THE TASK: All of the data must be output exactly, with every picture left out.

DATA:
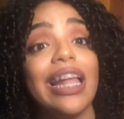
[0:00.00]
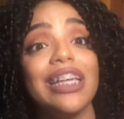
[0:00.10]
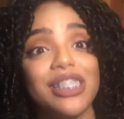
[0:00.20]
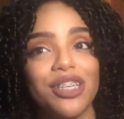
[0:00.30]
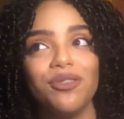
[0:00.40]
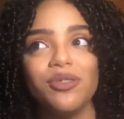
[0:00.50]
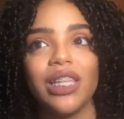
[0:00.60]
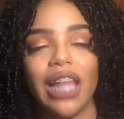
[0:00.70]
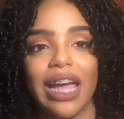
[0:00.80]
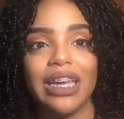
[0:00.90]
excuse the
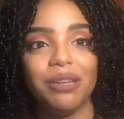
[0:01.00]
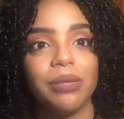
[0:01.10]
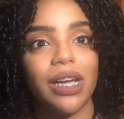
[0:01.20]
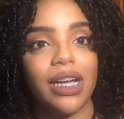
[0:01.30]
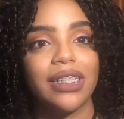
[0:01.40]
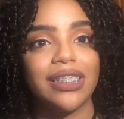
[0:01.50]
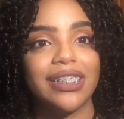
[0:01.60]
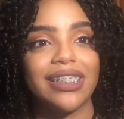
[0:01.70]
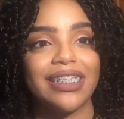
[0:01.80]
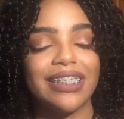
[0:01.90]
lighting because
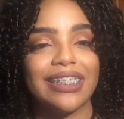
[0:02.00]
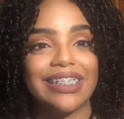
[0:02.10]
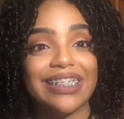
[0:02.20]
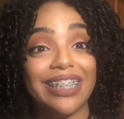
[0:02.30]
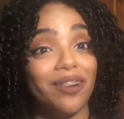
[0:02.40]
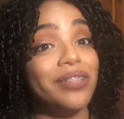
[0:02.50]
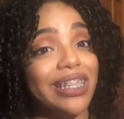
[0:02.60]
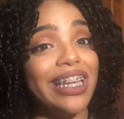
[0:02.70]
only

EXPECTED ANSWER:
[0:00.00]
[0:00.10]
[0:00.20]
[0:00.30]
[0:00.40]
[0:00.50]
[0:00.60]
[0:00.70]
[0:00.80]
[0:00.90]
excuse the
[0:01.00]
[0:01.10]
[0:01.20]
[0:01.30]
[0:01.40]
[0:01.50]
[0:01.60]
[0:01.70]
[0:01.80]
[0:01.90]
lighting because
[0:02.00]
[0:02.10]
[0:02.20]
[0:02.30]
[0:02.40]
[0:02.50]
[0:02.60]
[0:02.70]
only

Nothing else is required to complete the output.